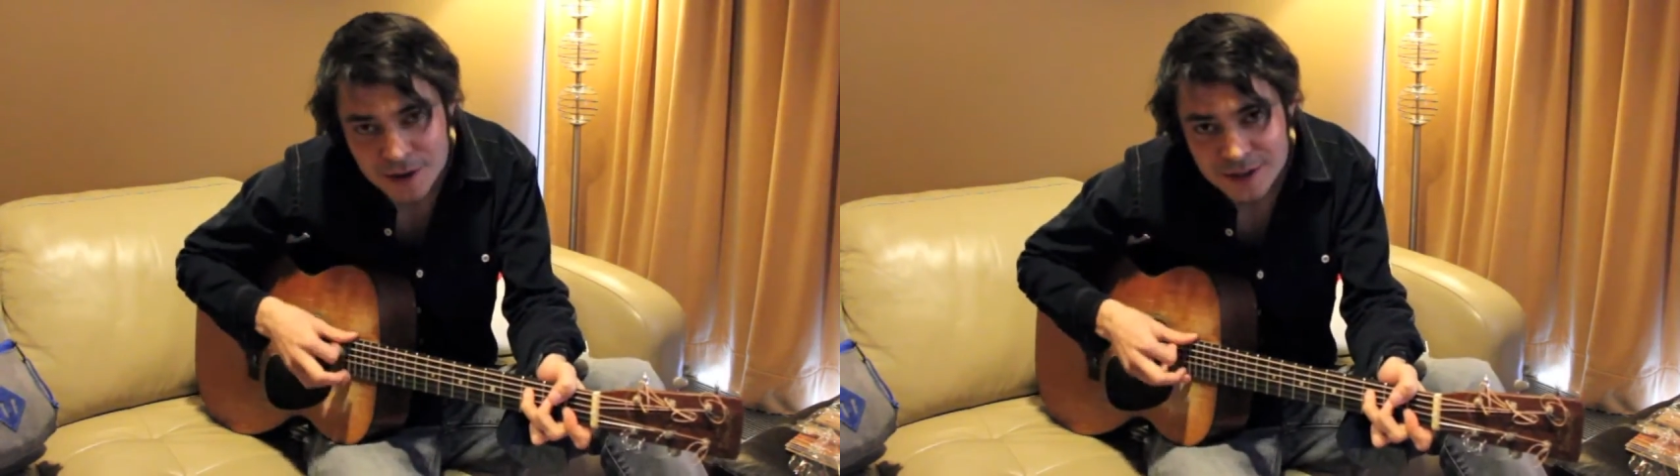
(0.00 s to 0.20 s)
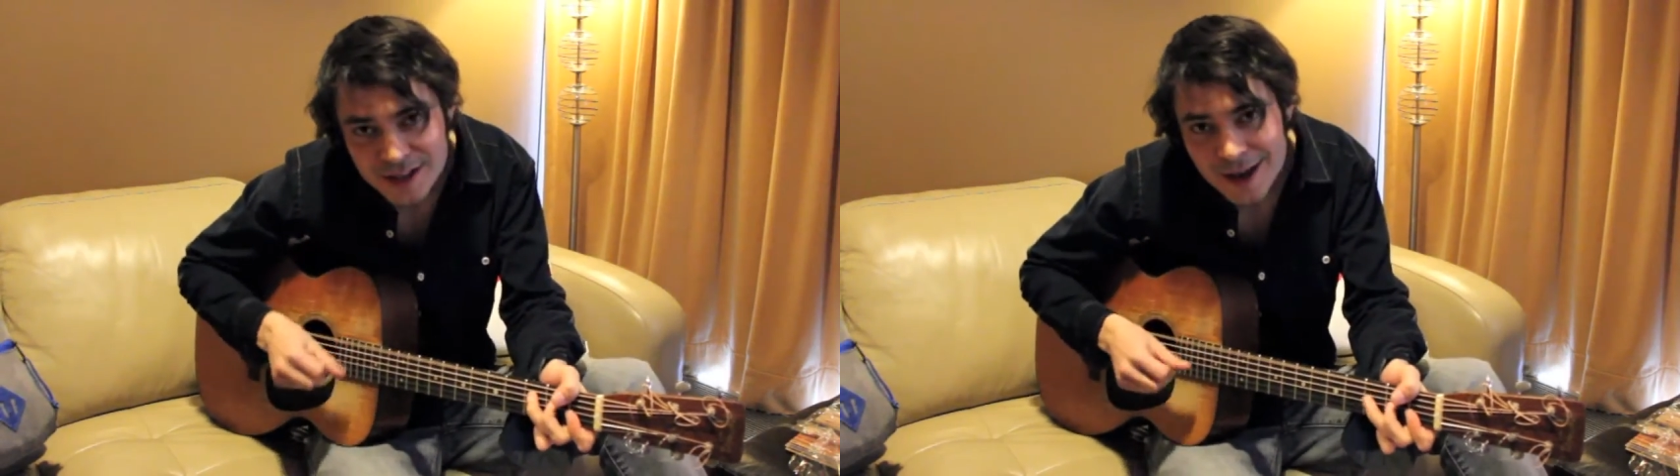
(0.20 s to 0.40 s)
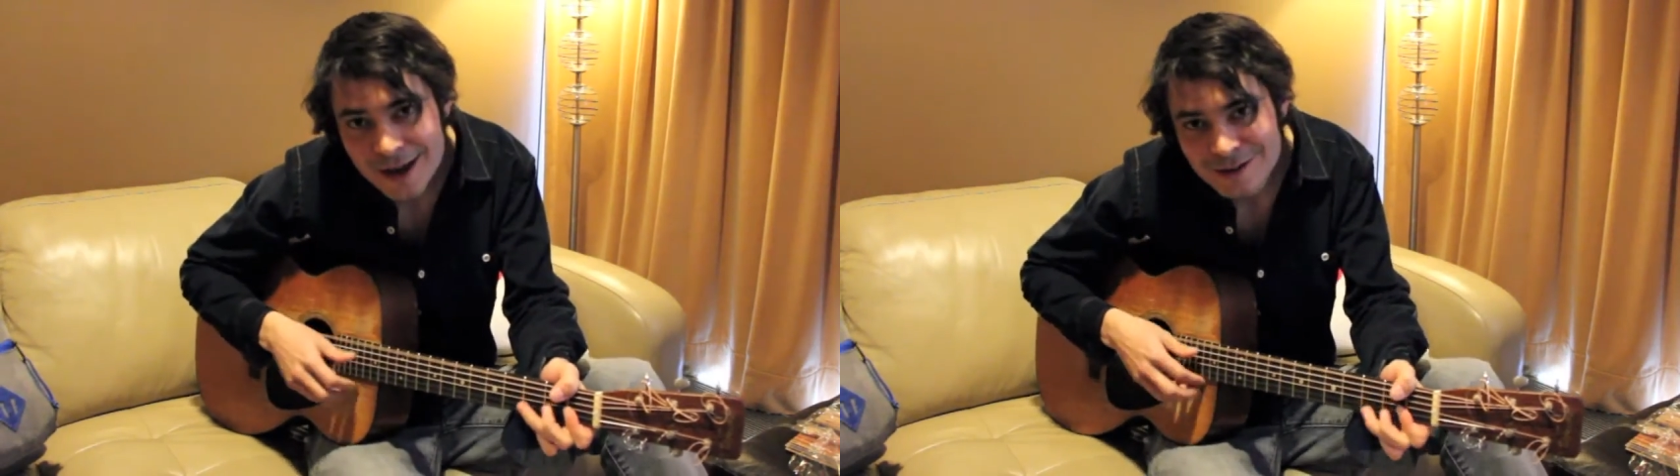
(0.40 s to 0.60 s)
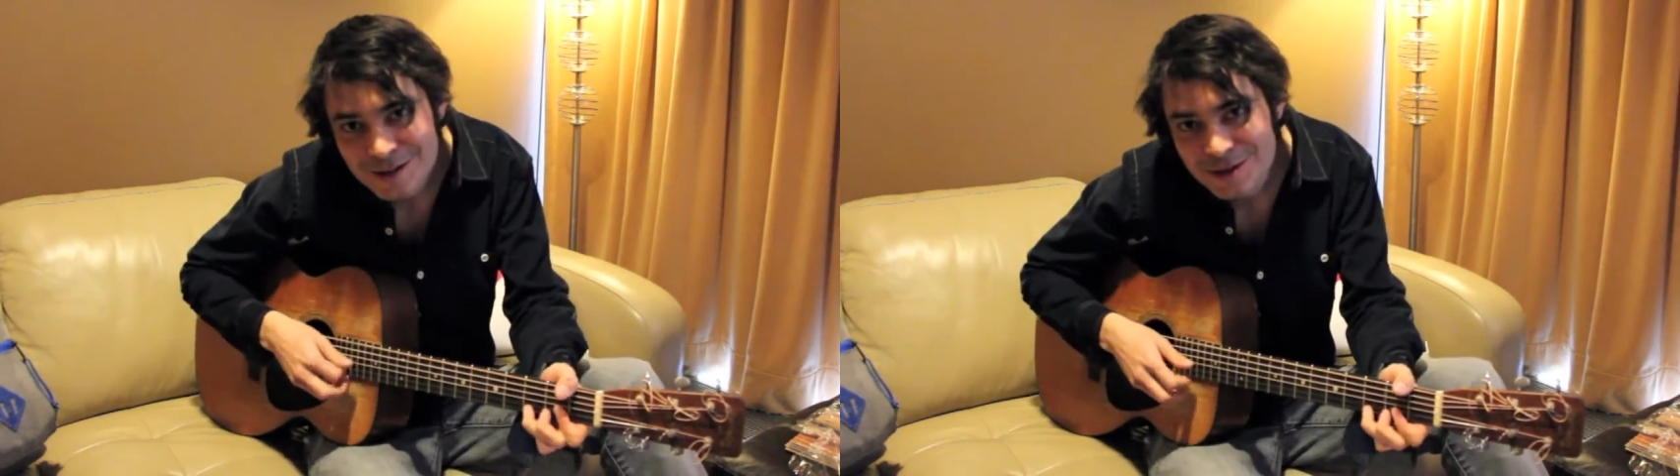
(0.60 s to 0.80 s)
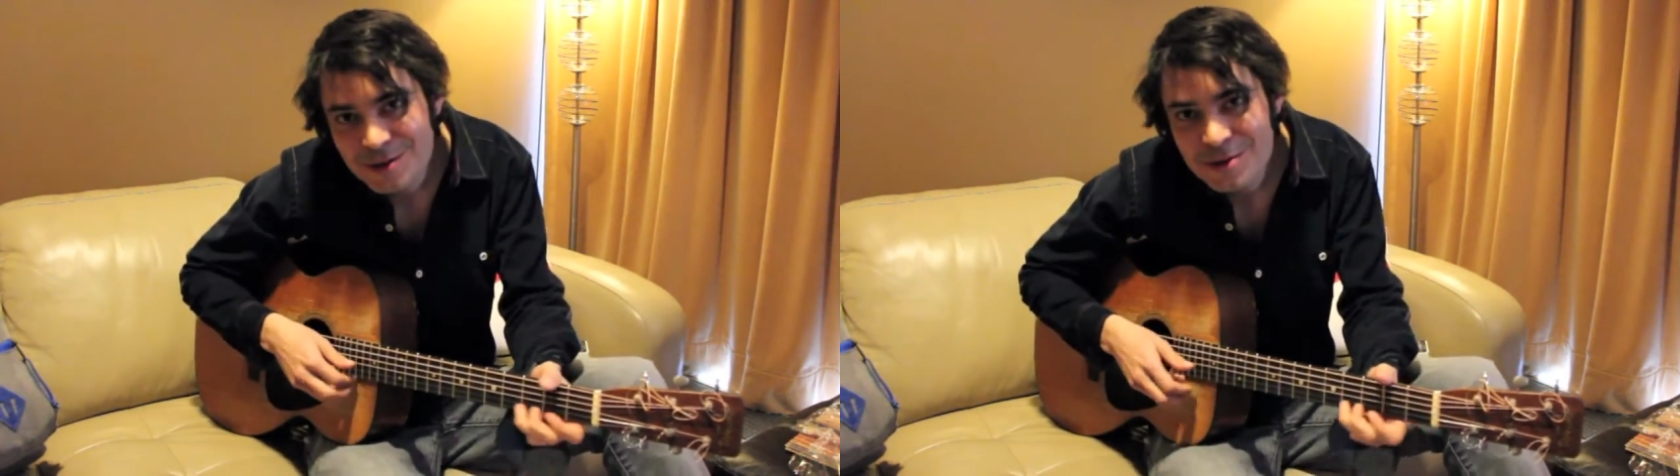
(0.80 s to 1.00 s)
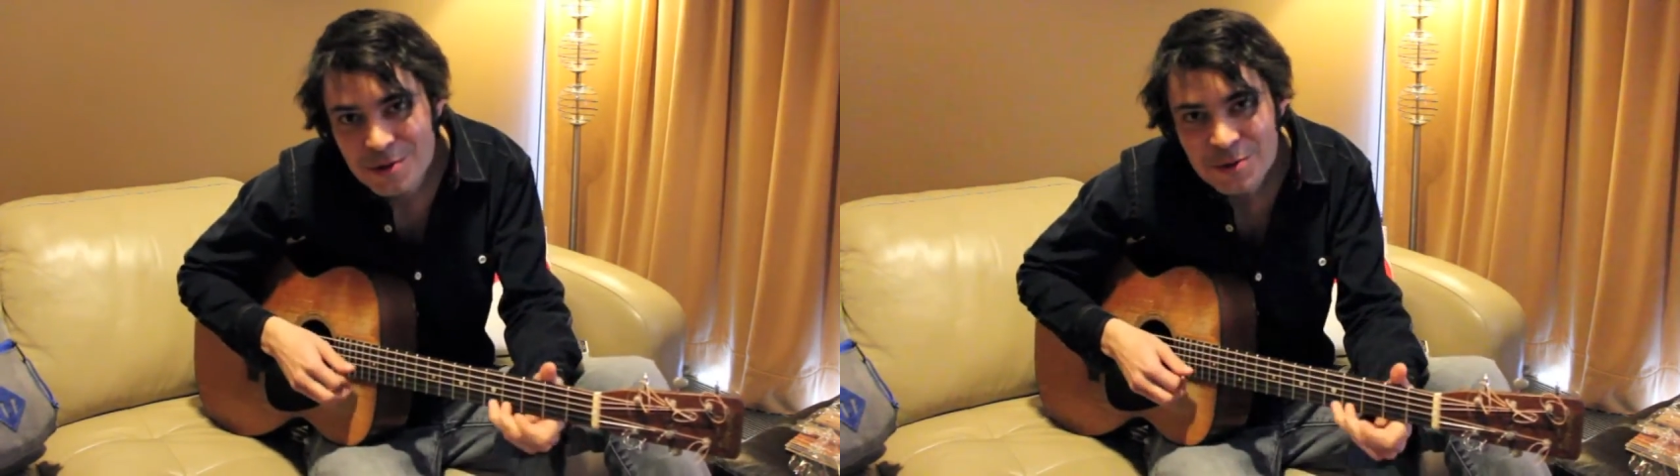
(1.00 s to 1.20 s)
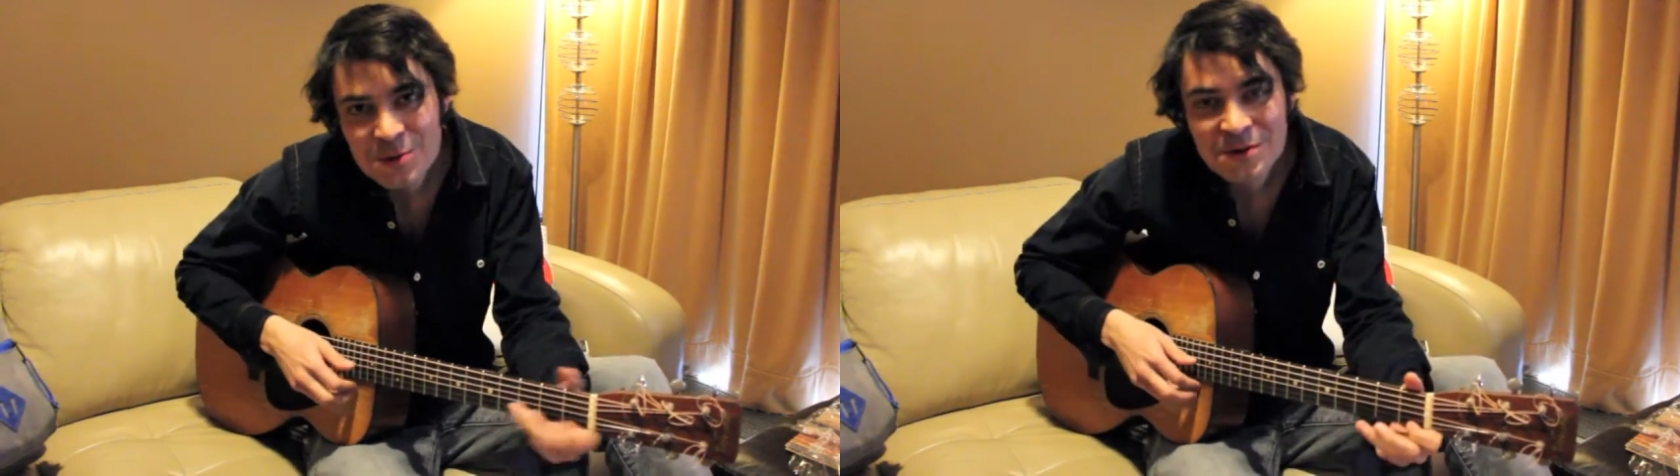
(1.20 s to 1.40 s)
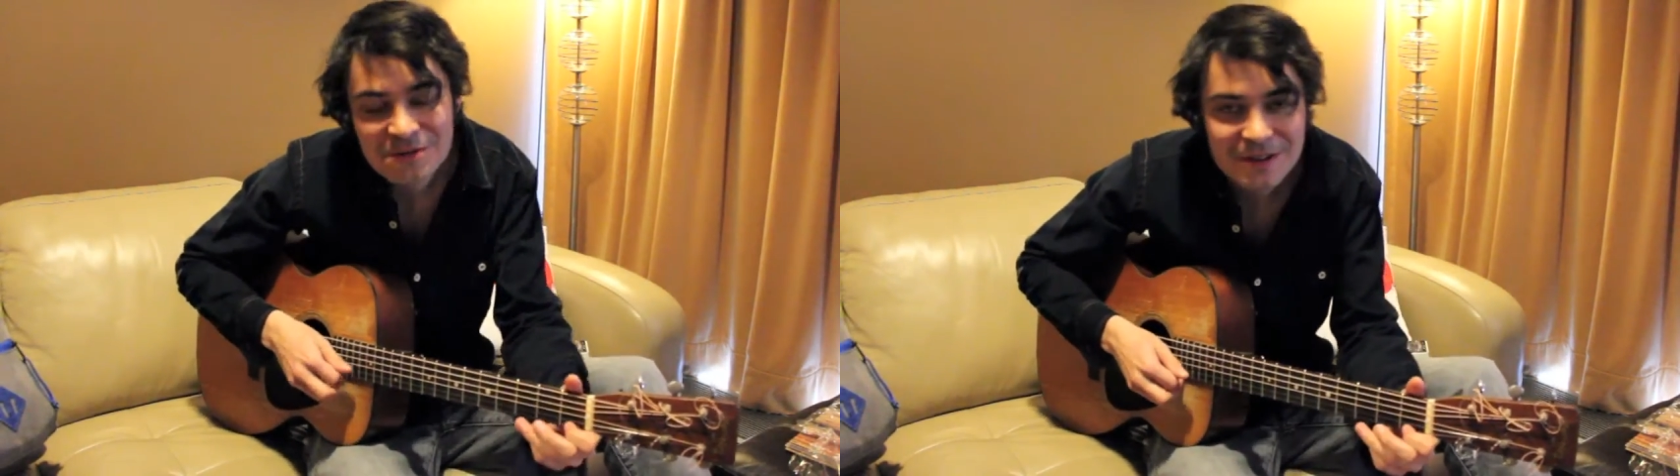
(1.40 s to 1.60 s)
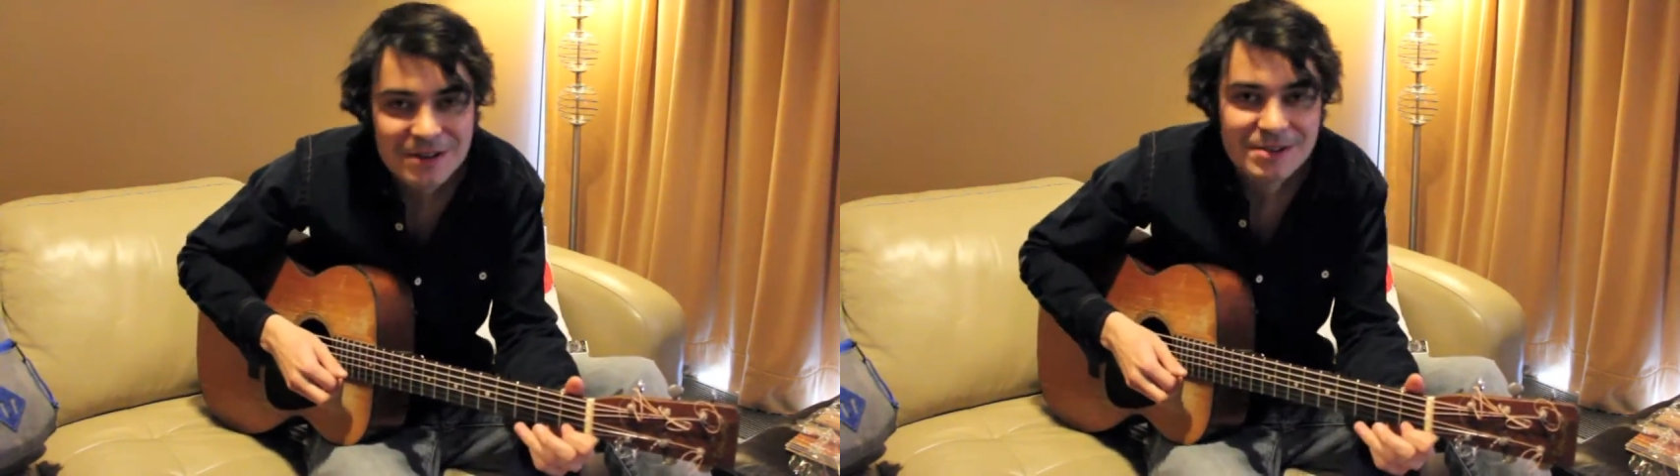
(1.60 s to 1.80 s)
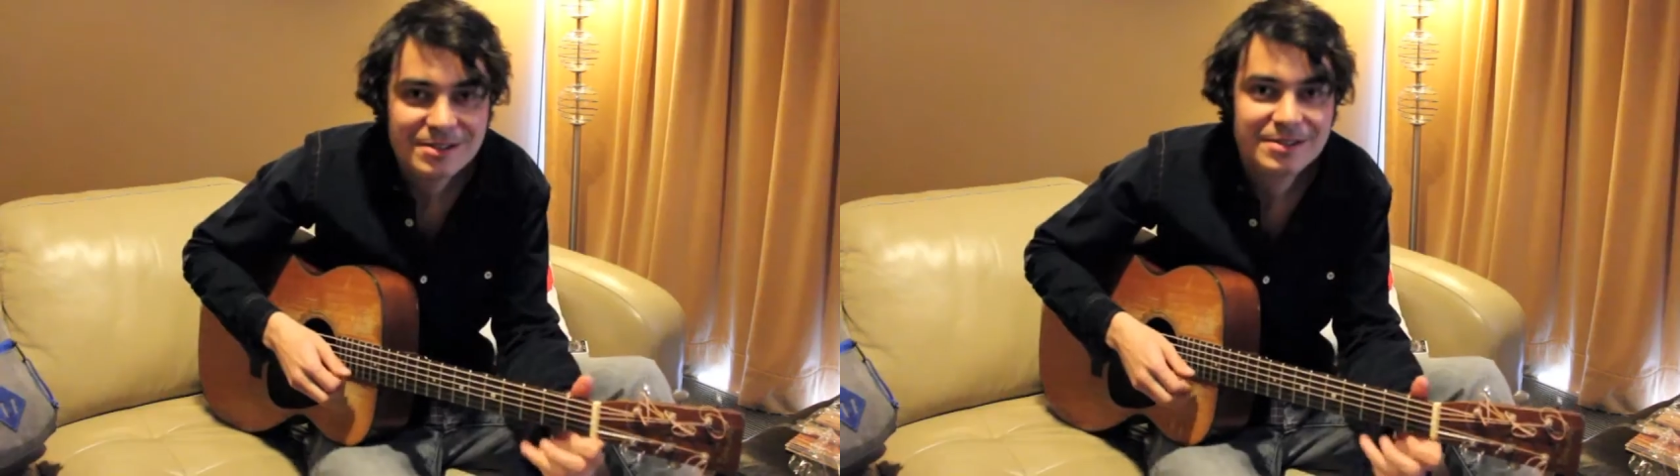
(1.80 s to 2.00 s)
There's just the two of
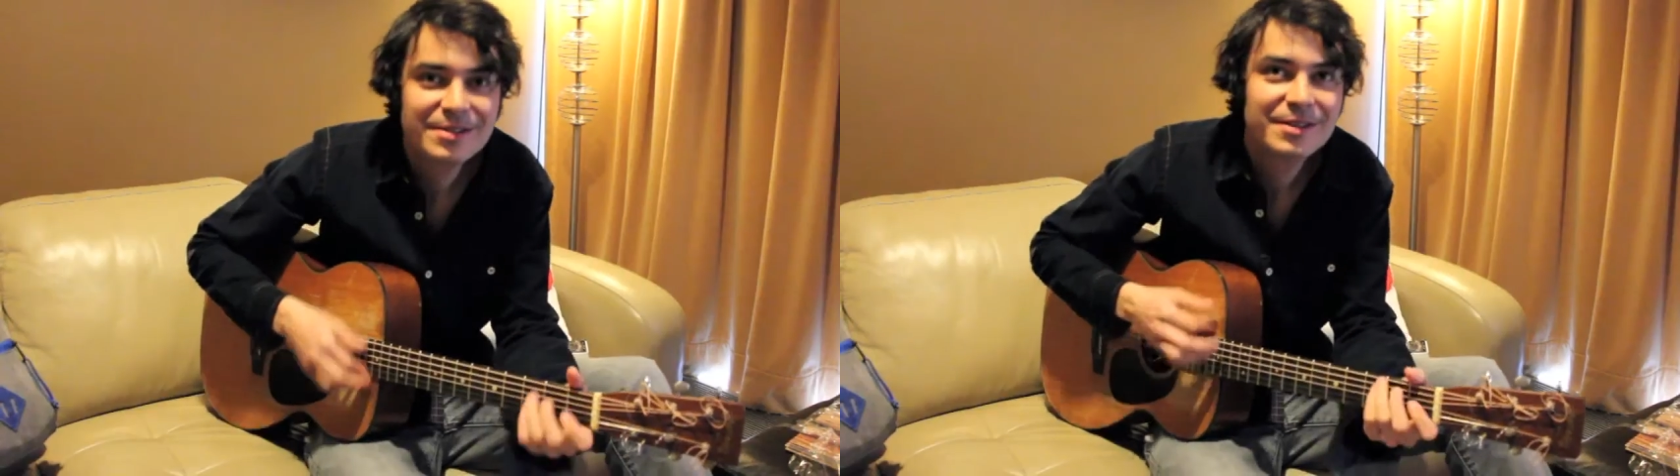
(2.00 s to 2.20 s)
us,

◇ ◇ ◇ ◇ ◇

- **What the task asks**: The required output is the lines from the one containing "(1.00 s to 1.20 s)" through the end of the records above, reproduced exactly, with no pictures.

- **Answer below**:
(1.00 s to 1.20 s)
(1.20 s to 1.40 s)
(1.40 s to 1.60 s)
(1.60 s to 1.80 s)
(1.80 s to 2.00 s)
There's just the two of
(2.00 s to 2.20 s)
us,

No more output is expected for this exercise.